Plot a histogram according to a set of rules using data from two tables

Question

Let's say I have two Tables A={1.0,2.3,1.5,3.0,1.1,} , B={2,10,3,1,0} and I'd like to plot a histogram in the following way:

1. Divide the range of values of A into N bins of equal length (Max[A]-Min[A])/N.
2. There will be some number of "points" (number of corresponding entries of A) in each bin. Count the number of points in each of the bins for which the corresponding entries of B lie between some values minB and maxB.
3. Plot the resulting distribution of points in the bins.

Let's see how it works with the data given.

Max[A]=3.0, Min[A]=1.0, choose N = 2 (the choice is compeletly arbitrary). The width of the bin is 1. The first bin has three "points", because the values A[[1]], A[[3]] and A[[5]] lie between 1.0 and 2.0. The second bin has two "points", because the values A[[2]] and A[[4]] lie between 2.0 and 3.0.

Now, choose minB=1, maxB=3 (again, arbitrarily). Then, out of three "points" in the first bin only i=1 and i=3 work, but not i=5, because the corresponding value of B[[5]] is outside of the closed interval $[minB,maxB]$. Out of two "points" in the second bin only i=4 works, but not i=2, because the corresponding value of B[[2]] is outside of the closed interval $[minB,maxB]$.

Thus the distribution is such that there are two points in the first bin and one point in the second bin.

How do I plot this histogram given A and B?

UPDATE: The problem arose while simulating the production of a neutrino beam. In the actual problem A are energies of the neutrinos and B are off-axis angles. I faked A and B to make it look simpler. This is the first time I'm using Mathematica in my research, so it takes hours to figure out things that other people can do in 2 minutes.

UPDATE2 Some possible data and corresponding outputs.

DATA: A={1,2,3,4,5} , B={1,2,3,4,5}, N=2, minB=1, maxB=3, $bin1=[1,3)$, $bin2=[3,5]$ (note the open and closed intervals).
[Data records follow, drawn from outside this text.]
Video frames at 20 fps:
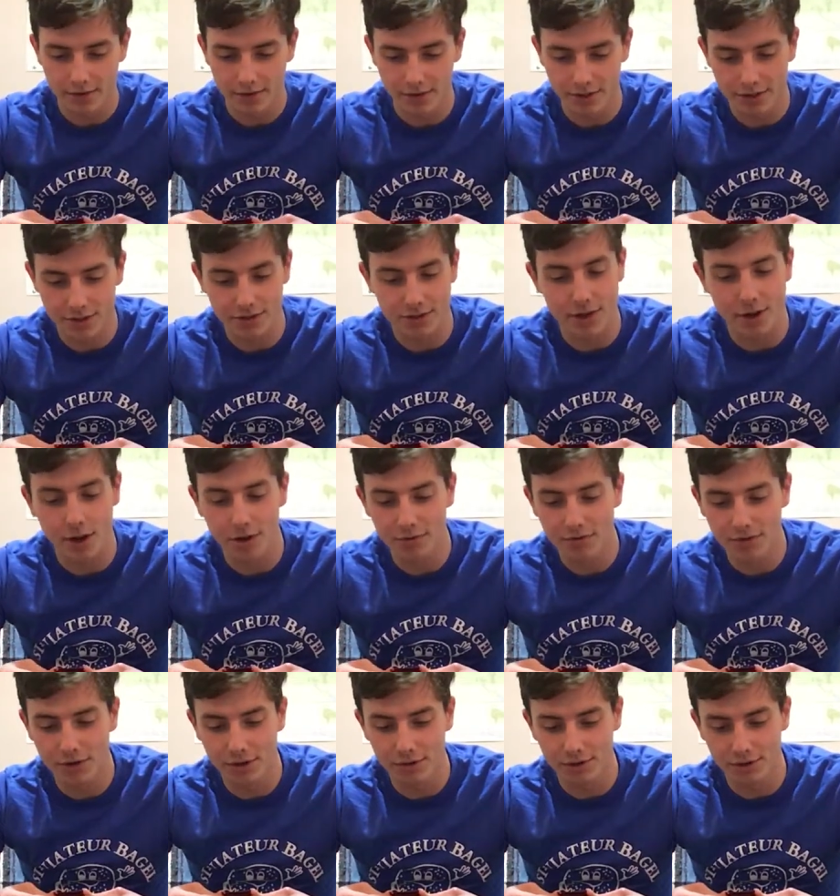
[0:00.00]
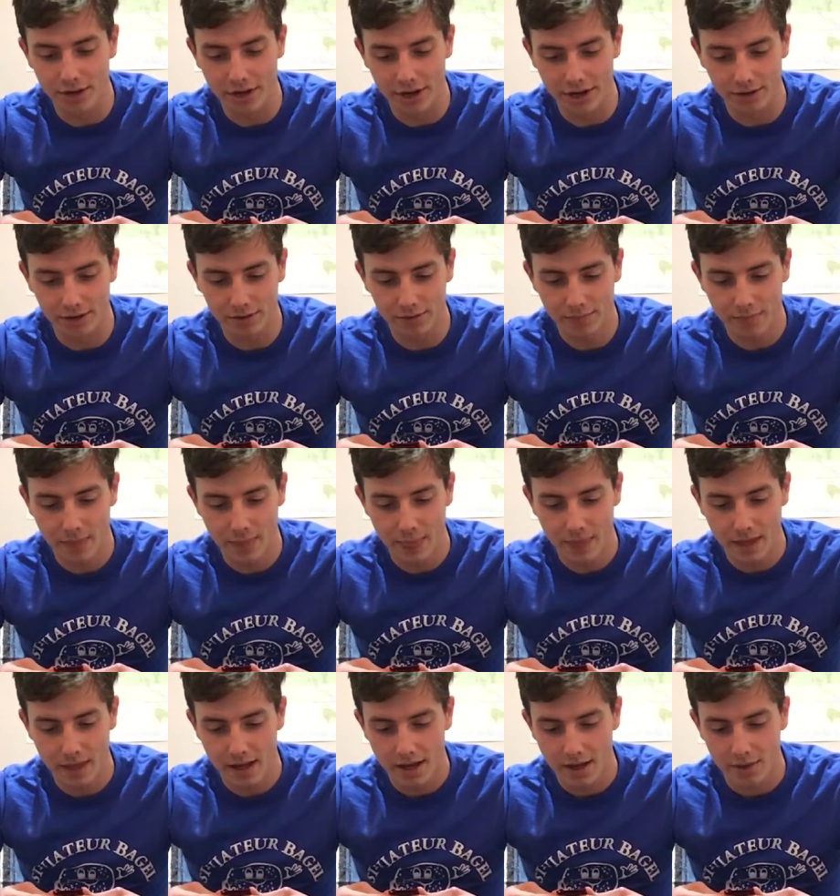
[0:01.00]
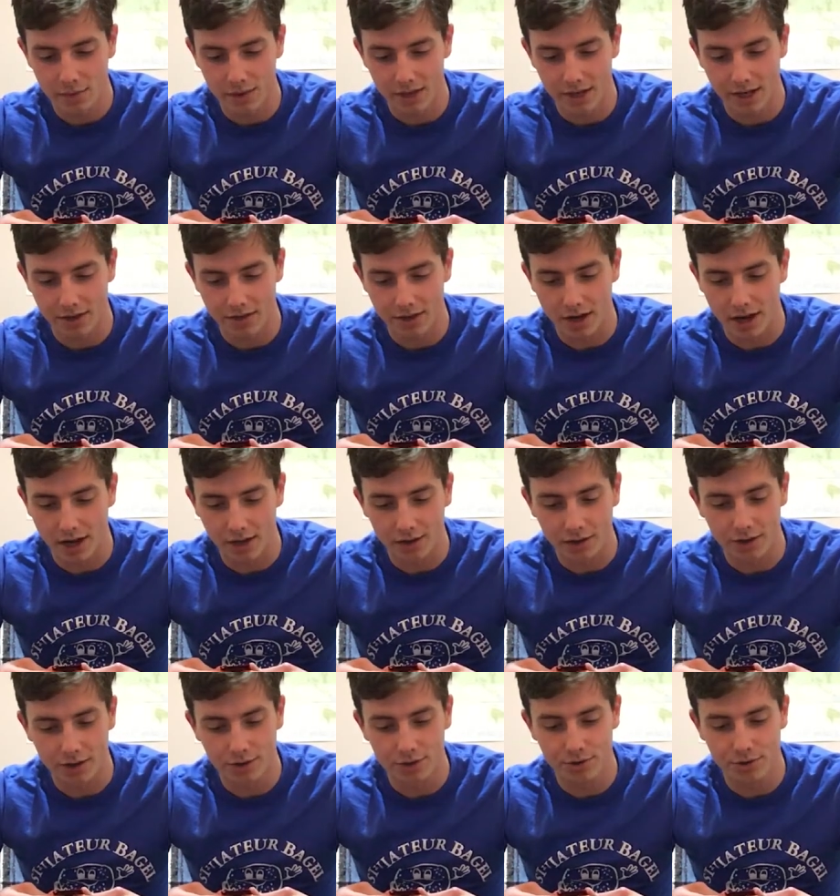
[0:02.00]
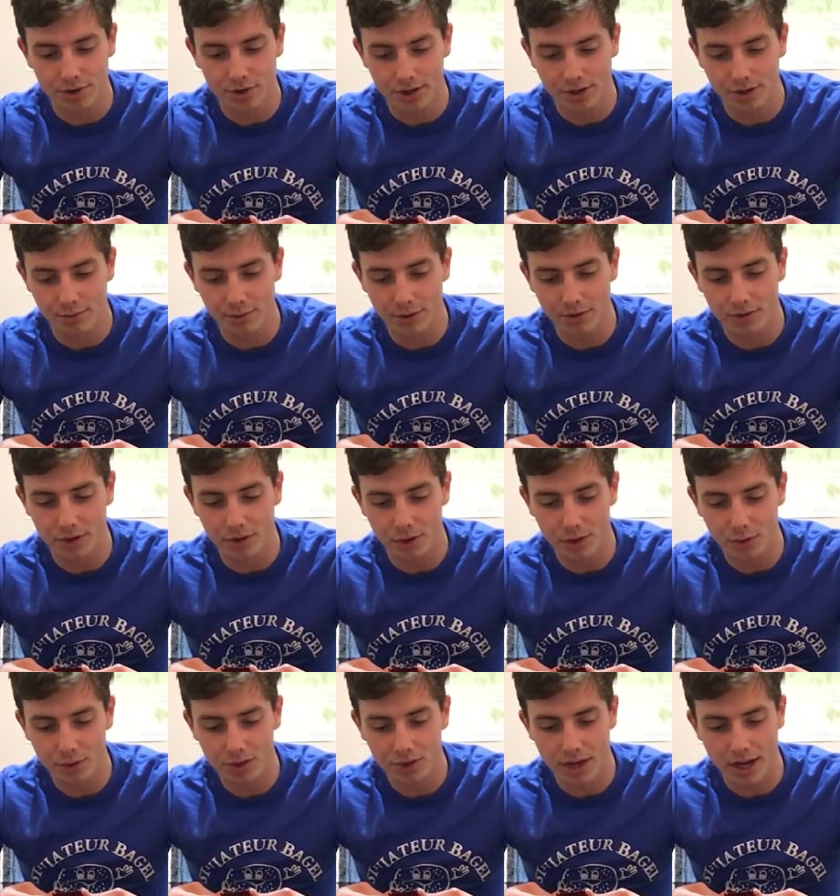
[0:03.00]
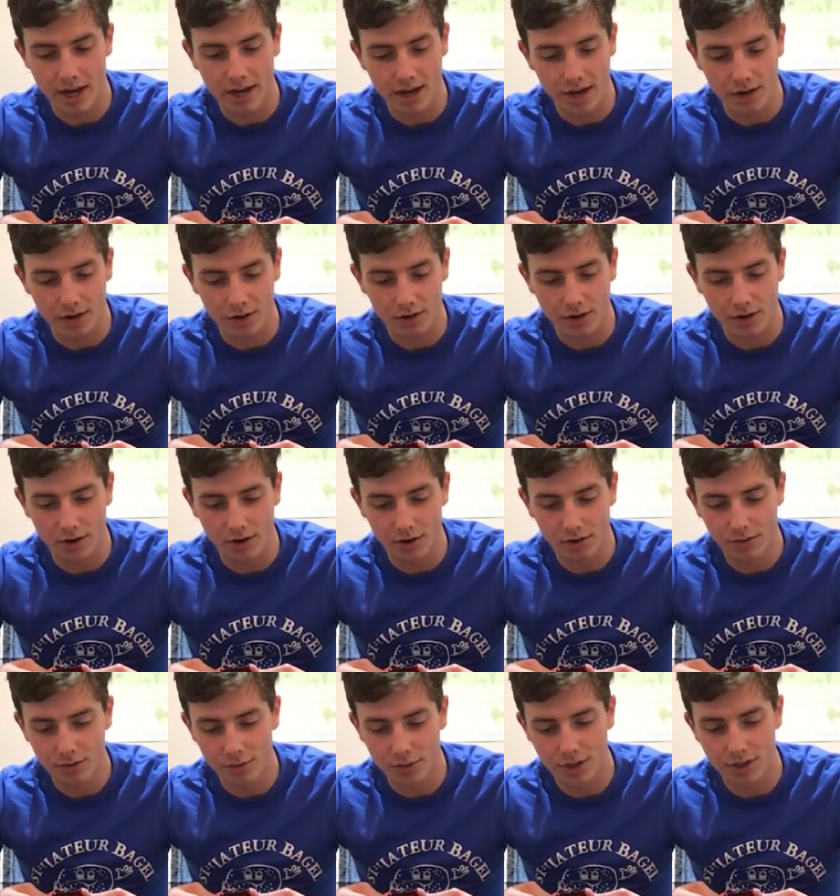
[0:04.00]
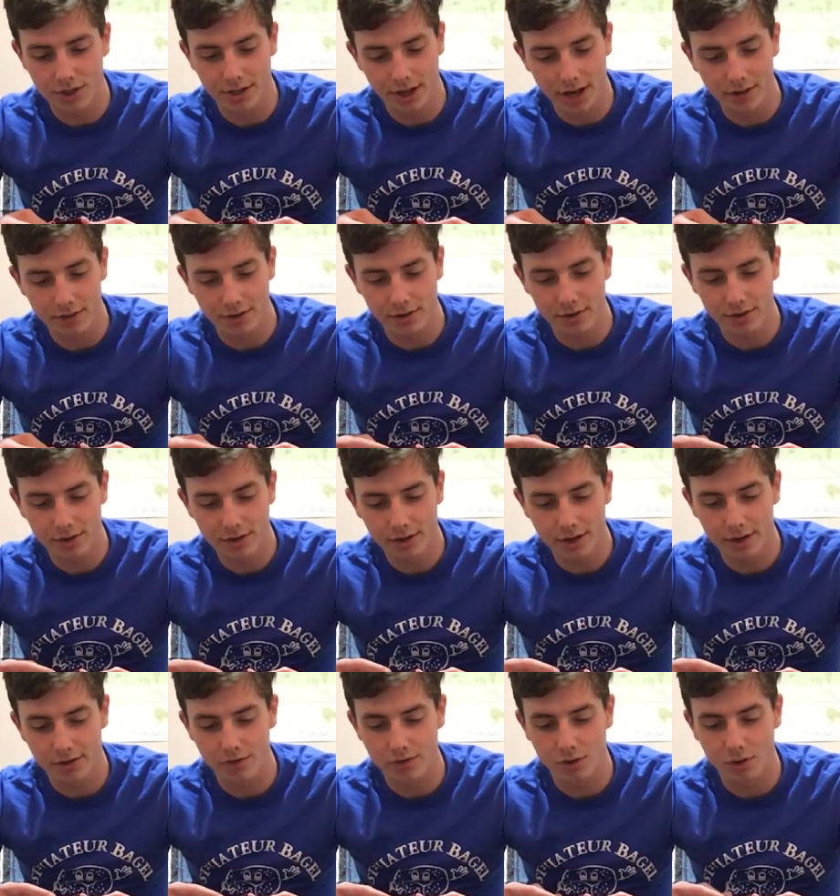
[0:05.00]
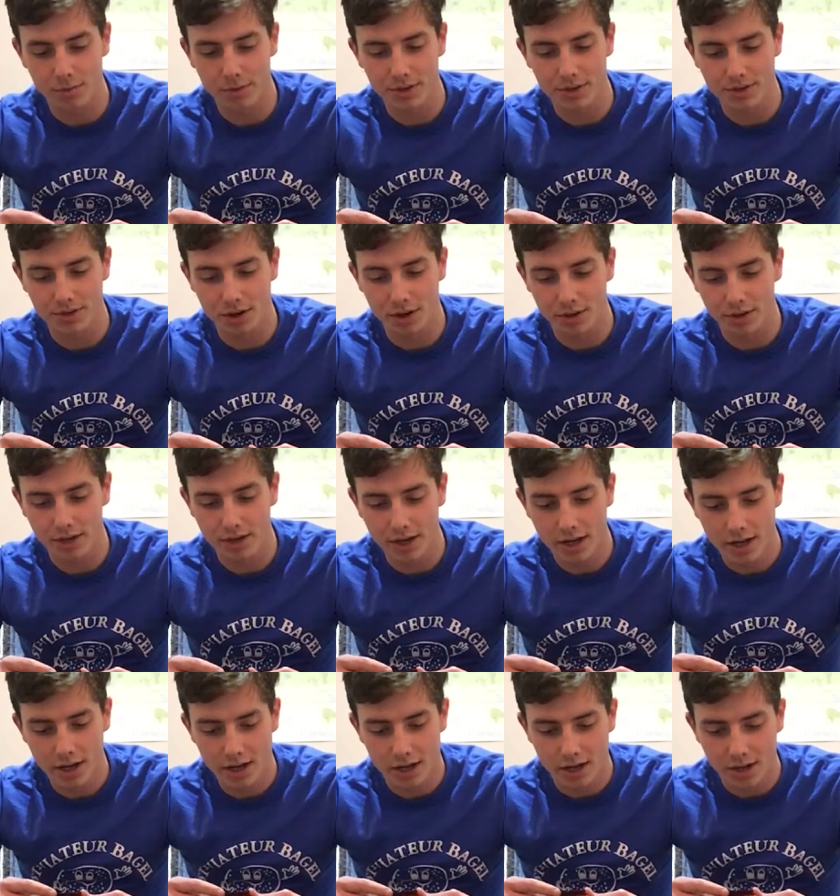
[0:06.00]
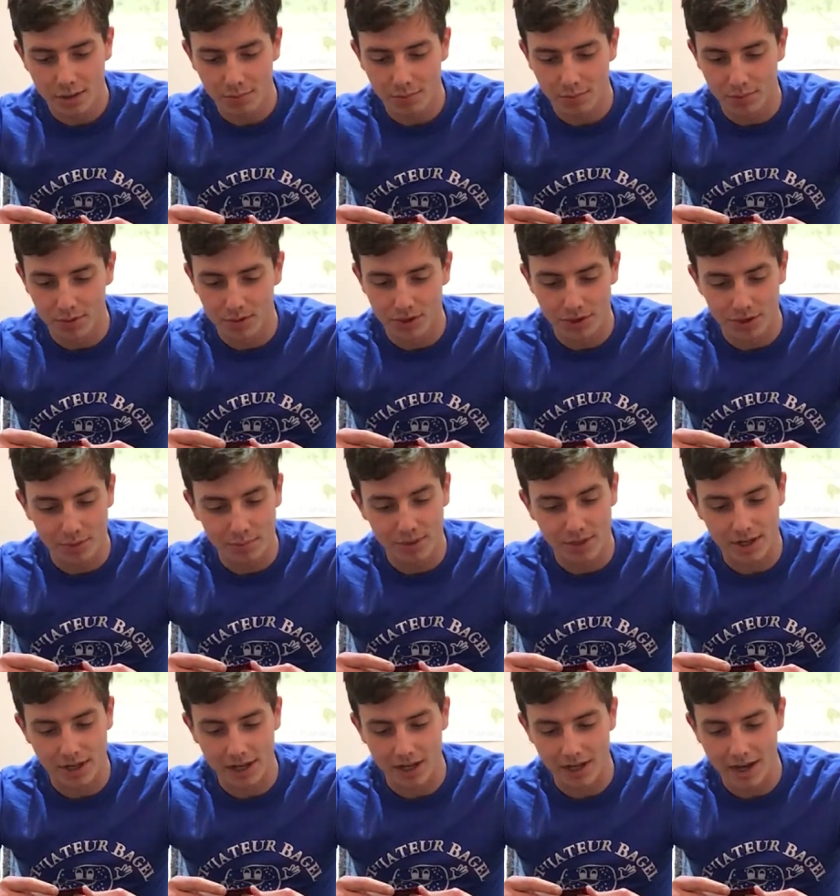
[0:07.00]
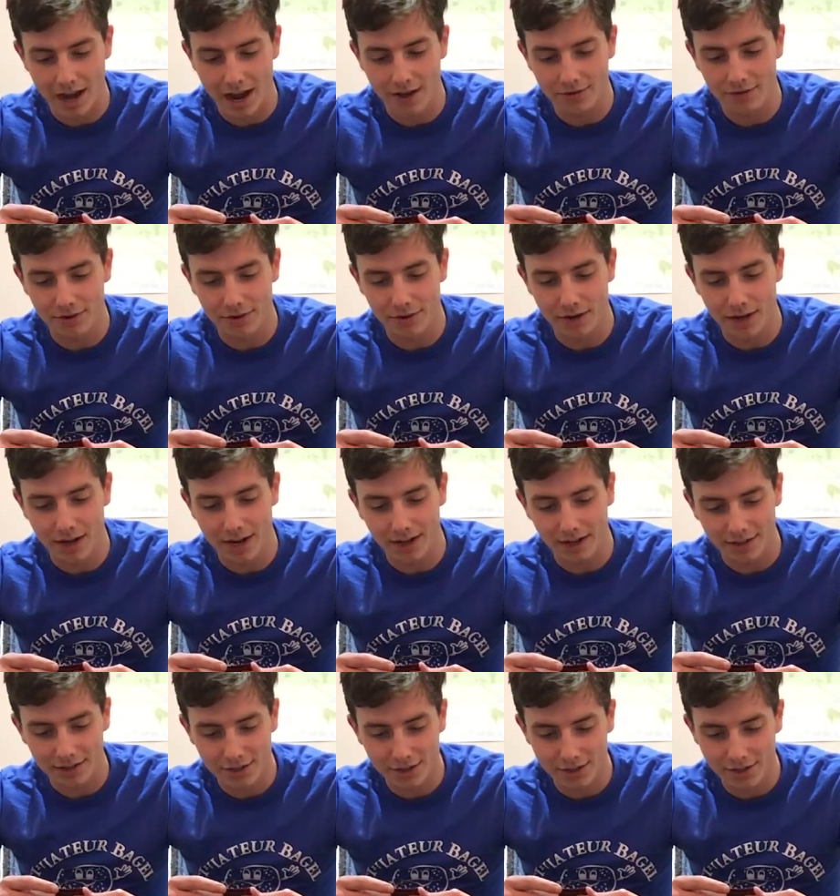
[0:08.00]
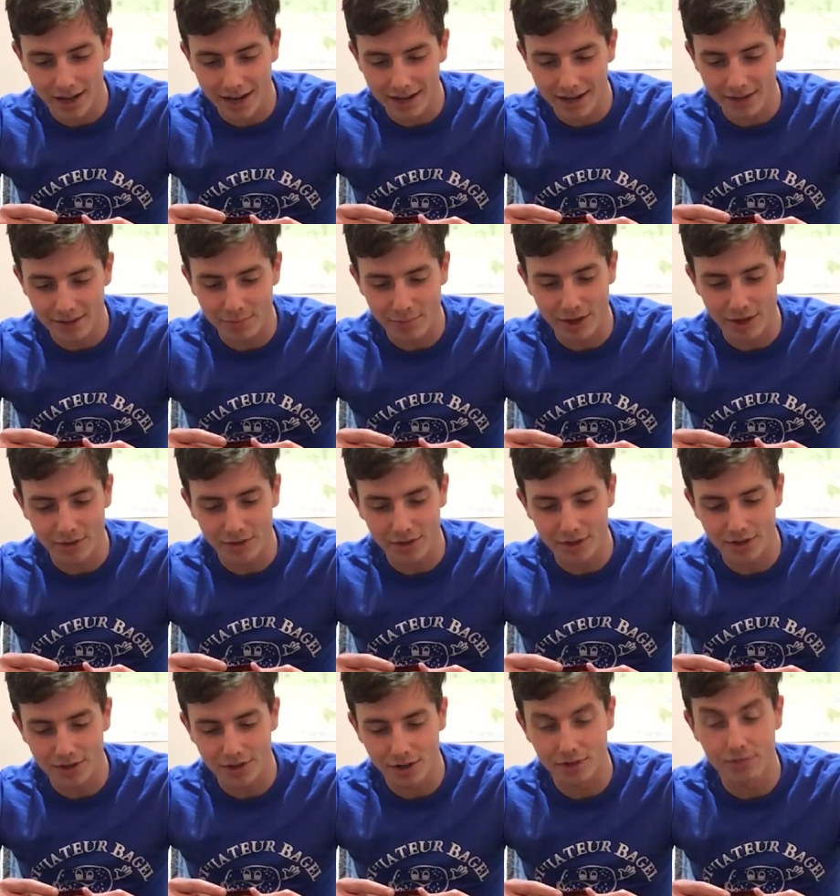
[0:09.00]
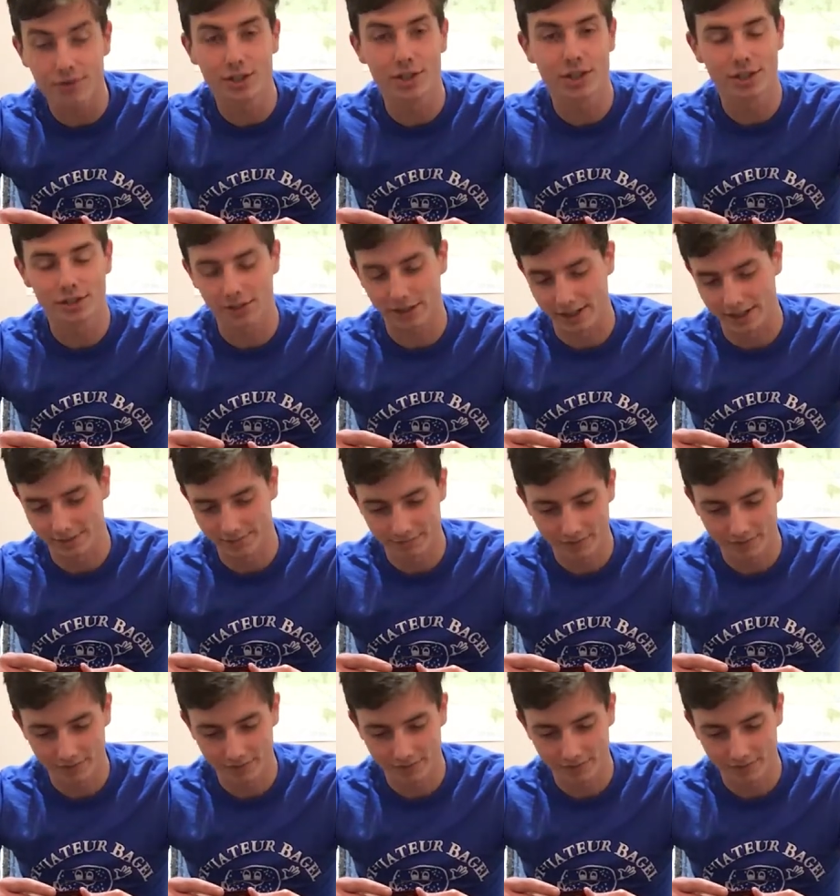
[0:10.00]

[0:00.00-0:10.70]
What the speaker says: this is an unfiltered ale, which has a high concentration of both oats and alcohol, which together can form a solid precipitate after extended periods of chilling.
OUTPUT: bin1={2 points}, bin2={1 point}.

DATA: A={1,2,3,4,5} , B={1,2,3,4,5}, N=4, minB=1, maxB=3, $bin1=[1,2)$, $bin2=[2,3)$, $bin3=[3,4)$, $bin4=[4,5]$ (note the open and closed intervals).

OUTPUT: bin1={1 points}, bin2={1 point}, bin3={1 point}, bin4={0 points}.

Answer 1

New answer using BinLists

A = {1.0, 2.3, 1.5, 3.0, 1.1};
B = {2, 10, 3, 1, 0};
nbins = 2;
AIdx = Transpose[{A, Range[Length[A]]}];

(* AIdx contains {{{1., 1}, {1.5, 3}, {1.1, 5}}, {{2.3, 2}, {3., 4}}}
corresponding to
{{A[[1]],A[[3]],A[[5]]},
 {A[[2]],A[[4]]}} as value/index pairs *)

{minA, maxA} = {Min[A], Max[A]};
{minB, maxB} = {1, 3};
firstHistIndexed = Flatten[#, 1] & /@ BinLists[AIdx, (maxA - minA)/(nbins - 1), 1];

finalHist = 
 Function[{sub}, 
  Select[sub, minB <= B[[#[[2]]]] <= maxB &][[All, 1]]] /@ firstHistIndexed

(* Results: {{1., 1.5}, {3.}}  *)

finalHistCounts = Length /@ finalHist

(* Results: {2, 1}  *)

Ok, please clarify if this works. First it takes A and creates pairs of elements with their index. Then it bins these by their value (index kept in second position). You can replace (maxA-minA)/(nbins-1) with a different bin width if you want.

Then from each {value,index} pair in the binning of A, it finds elements of B (using the index) which fall into the range minB,maxB, it does this for all bins. Lastly we remove indices which you no longer need with [[All,1]]. The finalHistCounts is the number of elements of A in some bin of A that also have elements b of B with the same index and this b in B is in the minB,maxB range.

Answer 2

Does something like this help?

A = {1.0, 2.3, 1.5, 3.0, 1.1};
B = {2, 10, 3, 1, 0} ;

minB = 1;
maxB = 3;

Histogram[Pick[A, minB <= # <= maxB & /@ B], 2]

UPDATE: This part does the filtering:

filteredA = Pick[A, minB <= # <= maxB & /@ B]

I assumed the binning was straightforward and didn't try to make it pretty. Here's a better job (but not a general solution):

Histogram[filteredA, {{1, 2, 3 + 10^-6}}, Ticks -> {Range[1, 3], Range[0, 2]}]

Notice I added a small amount the upper bound of the final bin in order to capture the largest observation. This is an issue when you have observations on the bin boundaries.